To sustain their community, the islanders must make periodic sallies onto the mainland to gather wood and other provisions. One alarming tradition – oddly reminiscent of early-pandemic trips to the supermarket – sees young boys make their first crossing as a rite of passage, armed only with a bow and arrow – and here’s where our lead character, 14-year-old Spike (Alfie Williams), comes in.
Spike lives at home with dad Jamie (Aaron Taylor-Johnson), who dispatches the infected with the same relish he tucks into his bacon and burnt-egg breakfasts, and mum Isla (Jodie Comer), who is bedbound and suffering from an unknown ailment which leaves her locked inside her memories. Spike narrowly survives his first trip to the mainland, where the virus has evolved to create terrifying new monsters, and learns of a former GP living out in the wilds who may be able to help find a cure for his mum. Jamie warns him away from the man, saying he’s insane, but of course Spike doesn’t listen, and soon slips out the gate with his mum to meet Dr Kelson, played by Ralph Fiennes daubed head-to-toe in iodine.
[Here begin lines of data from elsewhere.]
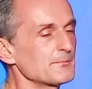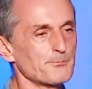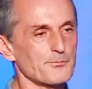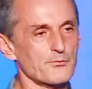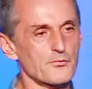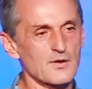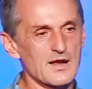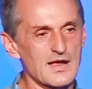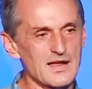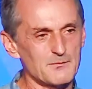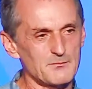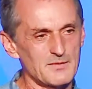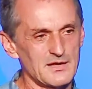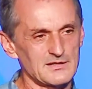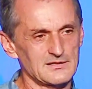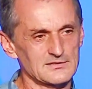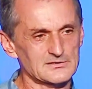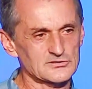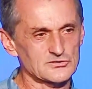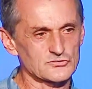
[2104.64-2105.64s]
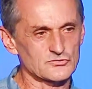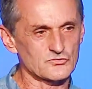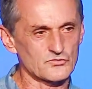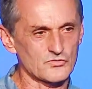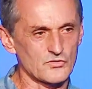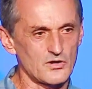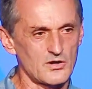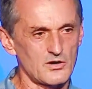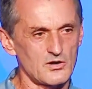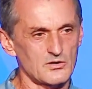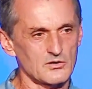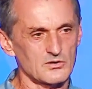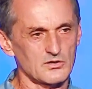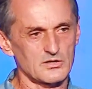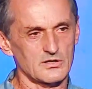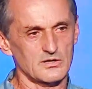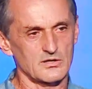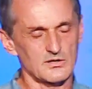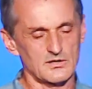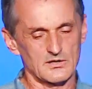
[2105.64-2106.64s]
primal, strong
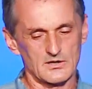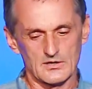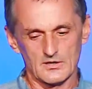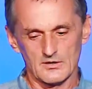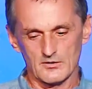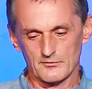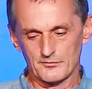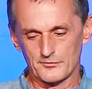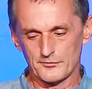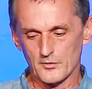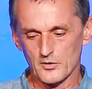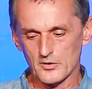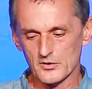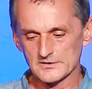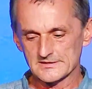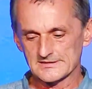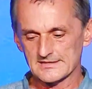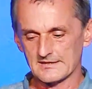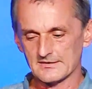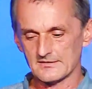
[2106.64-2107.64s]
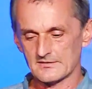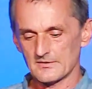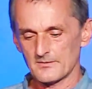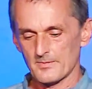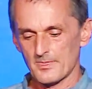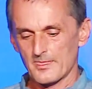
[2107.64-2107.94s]
force, and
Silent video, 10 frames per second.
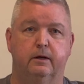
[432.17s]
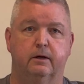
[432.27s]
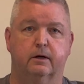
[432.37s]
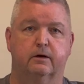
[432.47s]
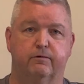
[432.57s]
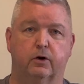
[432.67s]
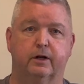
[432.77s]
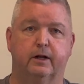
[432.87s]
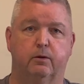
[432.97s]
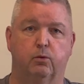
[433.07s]

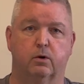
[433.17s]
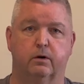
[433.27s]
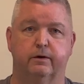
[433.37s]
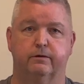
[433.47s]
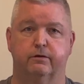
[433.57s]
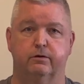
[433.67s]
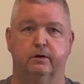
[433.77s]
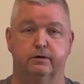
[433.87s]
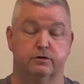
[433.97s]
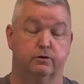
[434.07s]
converting that water
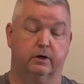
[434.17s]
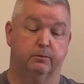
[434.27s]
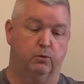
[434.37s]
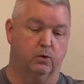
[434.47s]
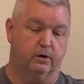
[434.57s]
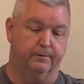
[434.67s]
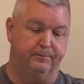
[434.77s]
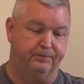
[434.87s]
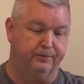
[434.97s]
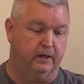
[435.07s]
into drinkable water.
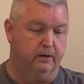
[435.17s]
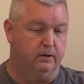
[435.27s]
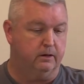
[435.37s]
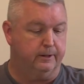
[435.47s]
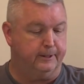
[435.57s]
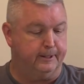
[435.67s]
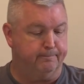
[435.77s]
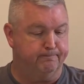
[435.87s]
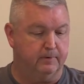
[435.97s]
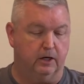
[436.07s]

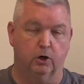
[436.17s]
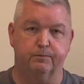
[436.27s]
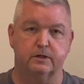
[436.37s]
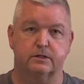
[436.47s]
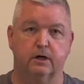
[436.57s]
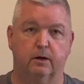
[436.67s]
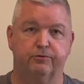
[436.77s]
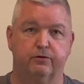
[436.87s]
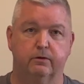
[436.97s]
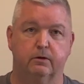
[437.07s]
I hope this
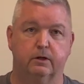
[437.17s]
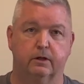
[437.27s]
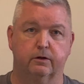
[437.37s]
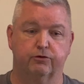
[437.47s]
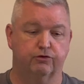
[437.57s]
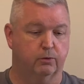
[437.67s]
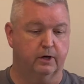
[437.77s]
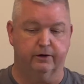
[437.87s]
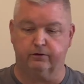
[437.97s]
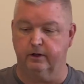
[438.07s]
helps those who are
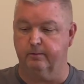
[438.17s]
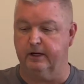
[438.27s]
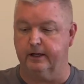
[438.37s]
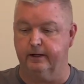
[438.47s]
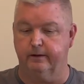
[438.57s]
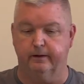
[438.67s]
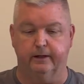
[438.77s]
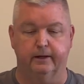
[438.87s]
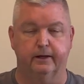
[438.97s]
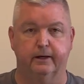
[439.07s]
asking about it.
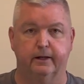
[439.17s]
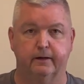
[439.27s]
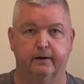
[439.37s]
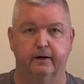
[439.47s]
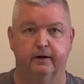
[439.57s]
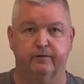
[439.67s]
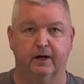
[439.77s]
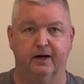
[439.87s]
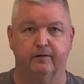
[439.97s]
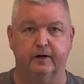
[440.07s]
And if you
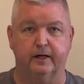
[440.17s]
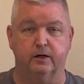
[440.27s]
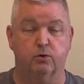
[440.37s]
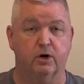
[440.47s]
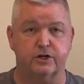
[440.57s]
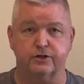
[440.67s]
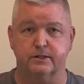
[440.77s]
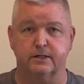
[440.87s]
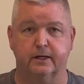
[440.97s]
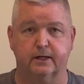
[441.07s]
have any
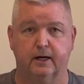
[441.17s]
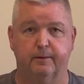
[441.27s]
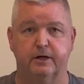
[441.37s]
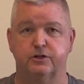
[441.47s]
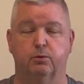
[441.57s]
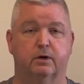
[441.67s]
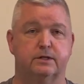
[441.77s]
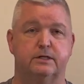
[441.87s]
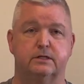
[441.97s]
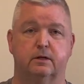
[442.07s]
questions, any comments, you want to
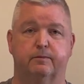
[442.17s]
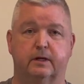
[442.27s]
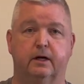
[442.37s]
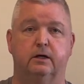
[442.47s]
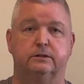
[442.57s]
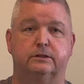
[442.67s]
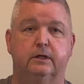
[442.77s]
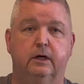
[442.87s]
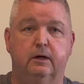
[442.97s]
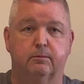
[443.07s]
see something
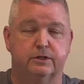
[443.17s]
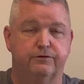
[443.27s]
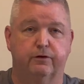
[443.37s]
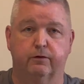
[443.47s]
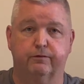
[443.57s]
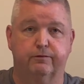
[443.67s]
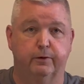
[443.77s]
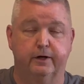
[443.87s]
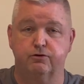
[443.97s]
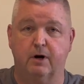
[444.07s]
else, please feel
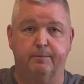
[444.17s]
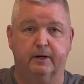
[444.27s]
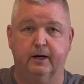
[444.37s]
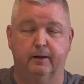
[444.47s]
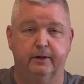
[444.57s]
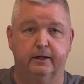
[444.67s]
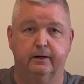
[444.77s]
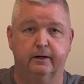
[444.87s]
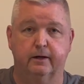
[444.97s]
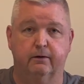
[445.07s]
free to drop a comment
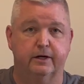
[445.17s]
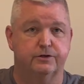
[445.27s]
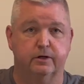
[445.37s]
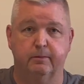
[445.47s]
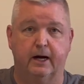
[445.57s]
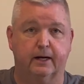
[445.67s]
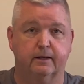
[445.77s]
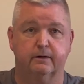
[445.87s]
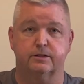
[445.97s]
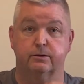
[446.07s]
and I'll answer you back
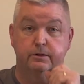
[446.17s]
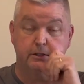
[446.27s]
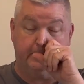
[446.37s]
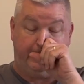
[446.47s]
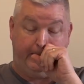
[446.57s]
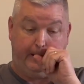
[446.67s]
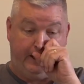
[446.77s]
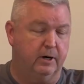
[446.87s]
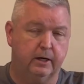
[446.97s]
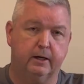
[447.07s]
as soon as I can.
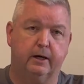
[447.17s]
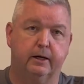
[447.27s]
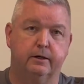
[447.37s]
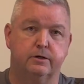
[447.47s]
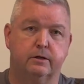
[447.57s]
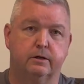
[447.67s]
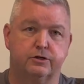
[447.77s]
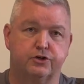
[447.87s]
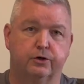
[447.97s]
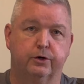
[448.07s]
But I
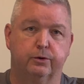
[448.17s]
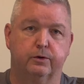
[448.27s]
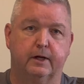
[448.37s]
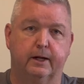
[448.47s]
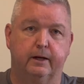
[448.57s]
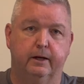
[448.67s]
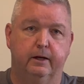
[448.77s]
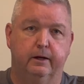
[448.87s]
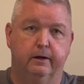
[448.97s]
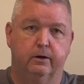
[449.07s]
assure you that
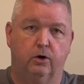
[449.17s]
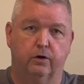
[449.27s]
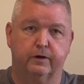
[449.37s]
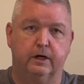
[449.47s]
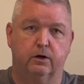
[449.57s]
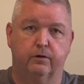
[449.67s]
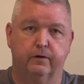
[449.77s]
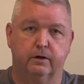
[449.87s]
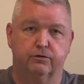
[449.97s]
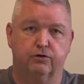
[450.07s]
all the gear
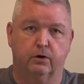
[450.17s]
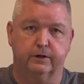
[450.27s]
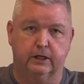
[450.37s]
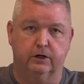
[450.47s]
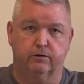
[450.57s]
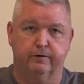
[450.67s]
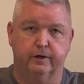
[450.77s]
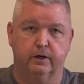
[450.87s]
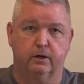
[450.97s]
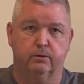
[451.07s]
that you saw in the gear
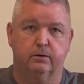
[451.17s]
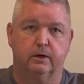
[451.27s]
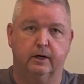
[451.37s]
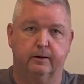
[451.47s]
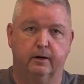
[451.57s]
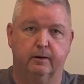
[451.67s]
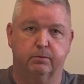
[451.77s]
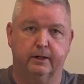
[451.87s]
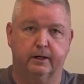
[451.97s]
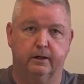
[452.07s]
video, I
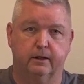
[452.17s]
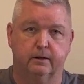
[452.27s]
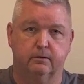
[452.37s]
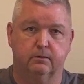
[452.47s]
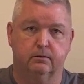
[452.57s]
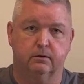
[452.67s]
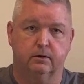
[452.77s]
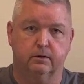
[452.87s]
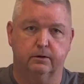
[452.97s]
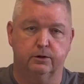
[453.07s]
plan on
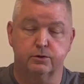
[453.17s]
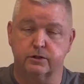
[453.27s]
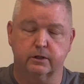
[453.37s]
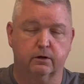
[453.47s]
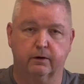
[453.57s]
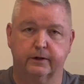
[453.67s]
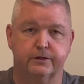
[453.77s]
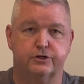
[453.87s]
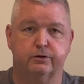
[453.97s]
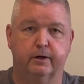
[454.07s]
using during
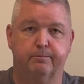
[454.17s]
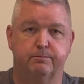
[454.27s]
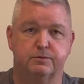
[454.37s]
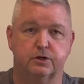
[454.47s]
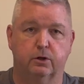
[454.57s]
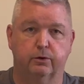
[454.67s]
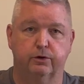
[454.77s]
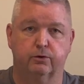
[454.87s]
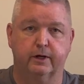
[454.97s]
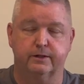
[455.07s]
this trip. So
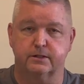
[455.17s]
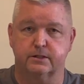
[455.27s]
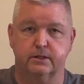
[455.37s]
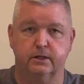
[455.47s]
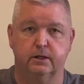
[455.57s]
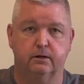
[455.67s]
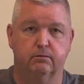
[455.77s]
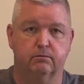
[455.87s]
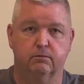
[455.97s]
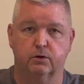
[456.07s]
you'll get to see
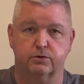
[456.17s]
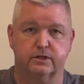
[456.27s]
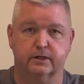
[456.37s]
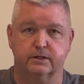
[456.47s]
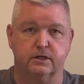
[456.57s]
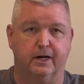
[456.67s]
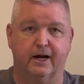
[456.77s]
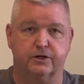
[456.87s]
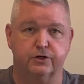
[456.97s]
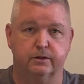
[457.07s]
those things in
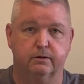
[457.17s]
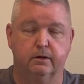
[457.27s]
action,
Kelson, it turns out, has found a new calling post-pandemic making a terrifying sculpture out of human skulls, but in truth he’s less Colonel Kurtz, more Professor Chris Whitty. “What I connected [the sculpture] with was the Covid memorial wall opposite parliament,” says Boyle. “You look at that and you think, Oh, my God. It’s so moving how people wanted to say, ‘No, this person was here and he was loved, and he’s gone now, and it wasn’t his fault, and nobody’s trying to blame anybody. I just want to acknowledge that it mattered just for a moment.’ I think that’s a really beautiful thing.”
Boyle, a poet laureate of popular cinema, has a knack for tapping resonant frequencies like these. The film is bookended by scenes that trail the arrival of a new character, a demonic cult leader (Jack O’Connell) who will feature heavily in the sequel, shot concurrently with this one by director Nia DaCosta. That film will also herald the return of Cillian Murphy to the franchise, whose character, Jim, Boyle says, is central to the third part of the trilogy. But 28 Years Later is very much Spike’s story, and in the end, it’s the warped humanist vision, the insistence on fellowship, that places the film among the top tier of his work. (Though the zombies certainly don’t hurt.)
Among the signs and symbols of the past that litter the islanders’ lives in the film sits a picture of the queen in her youthful prime, the image of an order that’s long since come to pass. I ask Boyle how he felt, as an avowed republican who famously turned down the offer of a knighthood, about her death in 2022. He laughs at the sneakiness of the question. “I think she would take her place in Kelson’s memorial just like everyone else. Ultimately, that’s where we all belong.”
28 Years Later is out in UK cinemas now.